Restate the whole of the data verbatim, omitting nothing.

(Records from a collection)
---

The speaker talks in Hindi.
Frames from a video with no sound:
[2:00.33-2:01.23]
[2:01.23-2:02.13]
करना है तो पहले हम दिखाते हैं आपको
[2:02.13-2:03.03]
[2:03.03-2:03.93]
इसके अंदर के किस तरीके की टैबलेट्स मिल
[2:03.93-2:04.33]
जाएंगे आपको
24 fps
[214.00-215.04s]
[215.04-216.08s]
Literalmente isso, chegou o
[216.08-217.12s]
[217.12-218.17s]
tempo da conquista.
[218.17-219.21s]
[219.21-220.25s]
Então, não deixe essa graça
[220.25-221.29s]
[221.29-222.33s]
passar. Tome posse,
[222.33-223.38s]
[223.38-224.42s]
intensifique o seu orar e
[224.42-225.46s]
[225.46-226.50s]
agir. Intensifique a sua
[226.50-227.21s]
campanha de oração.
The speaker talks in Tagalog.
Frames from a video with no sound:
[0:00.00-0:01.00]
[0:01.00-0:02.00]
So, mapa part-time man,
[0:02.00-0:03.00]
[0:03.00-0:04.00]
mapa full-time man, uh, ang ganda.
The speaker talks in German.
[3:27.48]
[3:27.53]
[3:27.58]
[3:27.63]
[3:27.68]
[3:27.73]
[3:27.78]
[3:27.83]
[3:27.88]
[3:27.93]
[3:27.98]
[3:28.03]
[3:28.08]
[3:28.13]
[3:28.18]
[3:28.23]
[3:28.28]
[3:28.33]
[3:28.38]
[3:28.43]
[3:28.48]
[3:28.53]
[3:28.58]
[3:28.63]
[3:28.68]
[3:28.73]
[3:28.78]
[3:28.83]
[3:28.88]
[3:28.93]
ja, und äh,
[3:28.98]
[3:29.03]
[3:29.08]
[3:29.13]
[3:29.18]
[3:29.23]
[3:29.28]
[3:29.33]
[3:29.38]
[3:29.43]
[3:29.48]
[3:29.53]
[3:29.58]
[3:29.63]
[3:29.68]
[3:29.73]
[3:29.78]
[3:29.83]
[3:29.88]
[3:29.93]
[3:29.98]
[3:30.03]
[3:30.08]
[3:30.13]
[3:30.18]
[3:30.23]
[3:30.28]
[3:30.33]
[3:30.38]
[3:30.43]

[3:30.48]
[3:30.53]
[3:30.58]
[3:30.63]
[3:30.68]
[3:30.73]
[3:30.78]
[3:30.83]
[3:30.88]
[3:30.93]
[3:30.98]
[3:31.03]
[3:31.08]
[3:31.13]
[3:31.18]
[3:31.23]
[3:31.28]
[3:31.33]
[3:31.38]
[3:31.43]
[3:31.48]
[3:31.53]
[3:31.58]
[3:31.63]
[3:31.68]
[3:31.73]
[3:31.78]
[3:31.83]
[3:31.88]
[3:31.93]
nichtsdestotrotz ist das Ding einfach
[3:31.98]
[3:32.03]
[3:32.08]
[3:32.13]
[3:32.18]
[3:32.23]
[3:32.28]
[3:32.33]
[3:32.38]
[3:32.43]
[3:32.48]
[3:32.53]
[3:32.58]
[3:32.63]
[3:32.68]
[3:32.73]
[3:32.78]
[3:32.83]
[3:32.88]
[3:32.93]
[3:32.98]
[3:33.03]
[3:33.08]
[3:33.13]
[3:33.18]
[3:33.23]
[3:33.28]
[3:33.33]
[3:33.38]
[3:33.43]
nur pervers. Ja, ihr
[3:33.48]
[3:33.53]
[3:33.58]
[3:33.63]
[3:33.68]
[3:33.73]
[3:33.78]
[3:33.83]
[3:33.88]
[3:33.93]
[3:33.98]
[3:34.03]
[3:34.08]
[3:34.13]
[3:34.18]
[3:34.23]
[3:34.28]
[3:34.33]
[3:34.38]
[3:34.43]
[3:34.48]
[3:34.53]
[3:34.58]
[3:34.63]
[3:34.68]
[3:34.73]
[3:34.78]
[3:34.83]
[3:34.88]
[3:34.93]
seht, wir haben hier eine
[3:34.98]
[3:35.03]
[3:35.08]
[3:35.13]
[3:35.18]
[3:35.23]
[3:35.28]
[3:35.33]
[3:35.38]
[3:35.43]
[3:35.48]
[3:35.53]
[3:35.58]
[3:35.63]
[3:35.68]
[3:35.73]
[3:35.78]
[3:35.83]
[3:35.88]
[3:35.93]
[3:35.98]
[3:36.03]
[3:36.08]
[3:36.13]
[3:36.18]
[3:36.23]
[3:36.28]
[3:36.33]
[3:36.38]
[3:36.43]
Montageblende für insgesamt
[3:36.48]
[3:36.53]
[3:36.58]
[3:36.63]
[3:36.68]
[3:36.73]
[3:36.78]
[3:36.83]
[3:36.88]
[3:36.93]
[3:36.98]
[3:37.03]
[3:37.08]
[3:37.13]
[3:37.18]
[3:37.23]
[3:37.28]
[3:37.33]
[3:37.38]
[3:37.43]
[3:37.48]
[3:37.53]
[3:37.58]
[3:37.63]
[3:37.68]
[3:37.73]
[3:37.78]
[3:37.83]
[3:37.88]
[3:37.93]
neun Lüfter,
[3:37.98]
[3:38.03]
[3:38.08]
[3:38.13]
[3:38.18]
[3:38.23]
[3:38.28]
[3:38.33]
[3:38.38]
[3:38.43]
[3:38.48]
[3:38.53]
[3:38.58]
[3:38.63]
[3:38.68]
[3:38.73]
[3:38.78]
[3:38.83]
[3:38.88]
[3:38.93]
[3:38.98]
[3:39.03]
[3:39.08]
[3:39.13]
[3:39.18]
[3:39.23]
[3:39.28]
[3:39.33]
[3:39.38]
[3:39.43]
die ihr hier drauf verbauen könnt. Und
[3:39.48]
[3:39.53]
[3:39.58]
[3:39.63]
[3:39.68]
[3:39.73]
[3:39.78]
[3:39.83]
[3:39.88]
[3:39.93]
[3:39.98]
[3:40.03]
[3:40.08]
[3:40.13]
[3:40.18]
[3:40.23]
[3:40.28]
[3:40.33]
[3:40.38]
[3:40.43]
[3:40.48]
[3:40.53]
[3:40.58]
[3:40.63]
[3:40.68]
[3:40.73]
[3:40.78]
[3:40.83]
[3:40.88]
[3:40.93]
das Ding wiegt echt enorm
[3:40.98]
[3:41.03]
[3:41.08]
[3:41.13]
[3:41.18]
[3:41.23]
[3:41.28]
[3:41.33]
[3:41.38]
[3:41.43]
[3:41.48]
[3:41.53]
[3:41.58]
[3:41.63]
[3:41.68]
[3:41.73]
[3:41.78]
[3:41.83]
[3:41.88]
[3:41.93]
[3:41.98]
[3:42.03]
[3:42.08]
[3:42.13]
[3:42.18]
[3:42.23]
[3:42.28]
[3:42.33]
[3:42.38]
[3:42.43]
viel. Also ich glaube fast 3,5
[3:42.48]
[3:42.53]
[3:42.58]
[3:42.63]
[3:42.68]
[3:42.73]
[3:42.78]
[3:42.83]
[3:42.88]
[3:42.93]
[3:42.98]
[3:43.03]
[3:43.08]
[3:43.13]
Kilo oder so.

---

*ANSWER AREA*
The speaker talks in Hindi.
Frames from a video with no sound:
[2:00.33-2:01.23]
[2:01.23-2:02.13]
करना है तो पहले हम दिखाते हैं आपको
[2:02.13-2:03.03]
[2:03.03-2:03.93]
इसके अंदर के किस तरीके की टैबलेट्स मिल
[2:03.93-2:04.33]
जाएंगे आपको
24 fps
[214.00-215.04s]
[215.04-216.08s]
Literalmente isso, chegou o
[216.08-217.12s]
[217.12-218.17s]
tempo da conquista.
[218.17-219.21s]
[219.21-220.25s]
Então, não deixe essa graça
[220.25-221.29s]
[221.29-222.33s]
passar. Tome posse,
[222.33-223.38s]
[223.38-224.42s]
intensifique o seu orar e
[224.42-225.46s]
[225.46-226.50s]
agir. Intensifique a sua
[226.50-227.21s]
campanha de oração.
The speaker talks in Tagalog.
Frames from a video with no sound:
[0:00.00-0:01.00]
[0:01.00-0:02.00]
So, mapa part-time man,
[0:02.00-0:03.00]
[0:03.00-0:04.00]
mapa full-time man, uh, ang ganda.
The speaker talks in German.
[3:27.48]
[3:27.53]
[3:27.58]
[3:27.63]
[3:27.68]
[3:27.73]
[3:27.78]
[3:27.83]
[3:27.88]
[3:27.93]
[3:27.98]
[3:28.03]
[3:28.08]
[3:28.13]
[3:28.18]
[3:28.23]
[3:28.28]
[3:28.33]
[3:28.38]
[3:28.43]
[3:28.48]
[3:28.53]
[3:28.58]
[3:28.63]
[3:28.68]
[3:28.73]
[3:28.78]
[3:28.83]
[3:28.88]
[3:28.93]
ja, und äh,
[3:28.98]
[3:29.03]
[3:29.08]
[3:29.13]
[3:29.18]
[3:29.23]
[3:29.28]
[3:29.33]
[3:29.38]
[3:29.43]
[3:29.48]
[3:29.53]
[3:29.58]
[3:29.63]
[3:29.68]
[3:29.73]
[3:29.78]
[3:29.83]
[3:29.88]
[3:29.93]
[3:29.98]
[3:30.03]
[3:30.08]
[3:30.13]
[3:30.18]
[3:30.23]
[3:30.28]
[3:30.33]
[3:30.38]
[3:30.43]

[3:30.48]
[3:30.53]
[3:30.58]
[3:30.63]
[3:30.68]
[3:30.73]
[3:30.78]
[3:30.83]
[3:30.88]
[3:30.93]
[3:30.98]
[3:31.03]
[3:31.08]
[3:31.13]
[3:31.18]
[3:31.23]
[3:31.28]
[3:31.33]
[3:31.38]
[3:31.43]
[3:31.48]
[3:31.53]
[3:31.58]
[3:31.63]
[3:31.68]
[3:31.73]
[3:31.78]
[3:31.83]
[3:31.88]
[3:31.93]
nichtsdestotrotz ist das Ding einfach
[3:31.98]
[3:32.03]
[3:32.08]
[3:32.13]
[3:32.18]
[3:32.23]
[3:32.28]
[3:32.33]
[3:32.38]
[3:32.43]
[3:32.48]
[3:32.53]
[3:32.58]
[3:32.63]
[3:32.68]
[3:32.73]
[3:32.78]
[3:32.83]
[3:32.88]
[3:32.93]
[3:32.98]
[3:33.03]
[3:33.08]
[3:33.13]
[3:33.18]
[3:33.23]
[3:33.28]
[3:33.33]
[3:33.38]
[3:33.43]
nur pervers. Ja, ihr
[3:33.48]
[3:33.53]
[3:33.58]
[3:33.63]
[3:33.68]
[3:33.73]
[3:33.78]
[3:33.83]
[3:33.88]
[3:33.93]
[3:33.98]
[3:34.03]
[3:34.08]
[3:34.13]
[3:34.18]
[3:34.23]
[3:34.28]
[3:34.33]
[3:34.38]
[3:34.43]
[3:34.48]
[3:34.53]
[3:34.58]
[3:34.63]
[3:34.68]
[3:34.73]
[3:34.78]
[3:34.83]
[3:34.88]
[3:34.93]
seht, wir haben hier eine
[3:34.98]
[3:35.03]
[3:35.08]
[3:35.13]
[3:35.18]
[3:35.23]
[3:35.28]
[3:35.33]
[3:35.38]
[3:35.43]
[3:35.48]
[3:35.53]
[3:35.58]
[3:35.63]
[3:35.68]
[3:35.73]
[3:35.78]
[3:35.83]
[3:35.88]
[3:35.93]
[3:35.98]
[3:36.03]
[3:36.08]
[3:36.13]
[3:36.18]
[3:36.23]
[3:36.28]
[3:36.33]
[3:36.38]
[3:36.43]
Montageblende für insgesamt
[3:36.48]
[3:36.53]
[3:36.58]
[3:36.63]
[3:36.68]
[3:36.73]
[3:36.78]
[3:36.83]
[3:36.88]
[3:36.93]
[3:36.98]
[3:37.03]
[3:37.08]
[3:37.13]
[3:37.18]
[3:37.23]
[3:37.28]
[3:37.33]
[3:37.38]
[3:37.43]
[3:37.48]
[3:37.53]
[3:37.58]
[3:37.63]
[3:37.68]
[3:37.73]
[3:37.78]
[3:37.83]
[3:37.88]
[3:37.93]
neun Lüfter,
[3:37.98]
[3:38.03]
[3:38.08]
[3:38.13]
[3:38.18]
[3:38.23]
[3:38.28]
[3:38.33]
[3:38.38]
[3:38.43]
[3:38.48]
[3:38.53]
[3:38.58]
[3:38.63]
[3:38.68]
[3:38.73]
[3:38.78]
[3:38.83]
[3:38.88]
[3:38.93]
[3:38.98]
[3:39.03]
[3:39.08]
[3:39.13]
[3:39.18]
[3:39.23]
[3:39.28]
[3:39.33]
[3:39.38]
[3:39.43]
die ihr hier drauf verbauen könnt. Und
[3:39.48]
[3:39.53]
[3:39.58]
[3:39.63]
[3:39.68]
[3:39.73]
[3:39.78]
[3:39.83]
[3:39.88]
[3:39.93]
[3:39.98]
[3:40.03]
[3:40.08]
[3:40.13]
[3:40.18]
[3:40.23]
[3:40.28]
[3:40.33]
[3:40.38]
[3:40.43]
[3:40.48]
[3:40.53]
[3:40.58]
[3:40.63]
[3:40.68]
[3:40.73]
[3:40.78]
[3:40.83]
[3:40.88]
[3:40.93]
das Ding wiegt echt enorm
[3:40.98]
[3:41.03]
[3:41.08]
[3:41.13]
[3:41.18]
[3:41.23]
[3:41.28]
[3:41.33]
[3:41.38]
[3:41.43]
[3:41.48]
[3:41.53]
[3:41.58]
[3:41.63]
[3:41.68]
[3:41.73]
[3:41.78]
[3:41.83]
[3:41.88]
[3:41.93]
[3:41.98]
[3:42.03]
[3:42.08]
[3:42.13]
[3:42.18]
[3:42.23]
[3:42.28]
[3:42.33]
[3:42.38]
[3:42.43]
viel. Also ich glaube fast 3,5
[3:42.48]
[3:42.53]
[3:42.58]
[3:42.63]
[3:42.68]
[3:42.73]
[3:42.78]
[3:42.83]
[3:42.88]
[3:42.93]
[3:42.98]
[3:43.03]
[3:43.08]
[3:43.13]
Kilo oder so.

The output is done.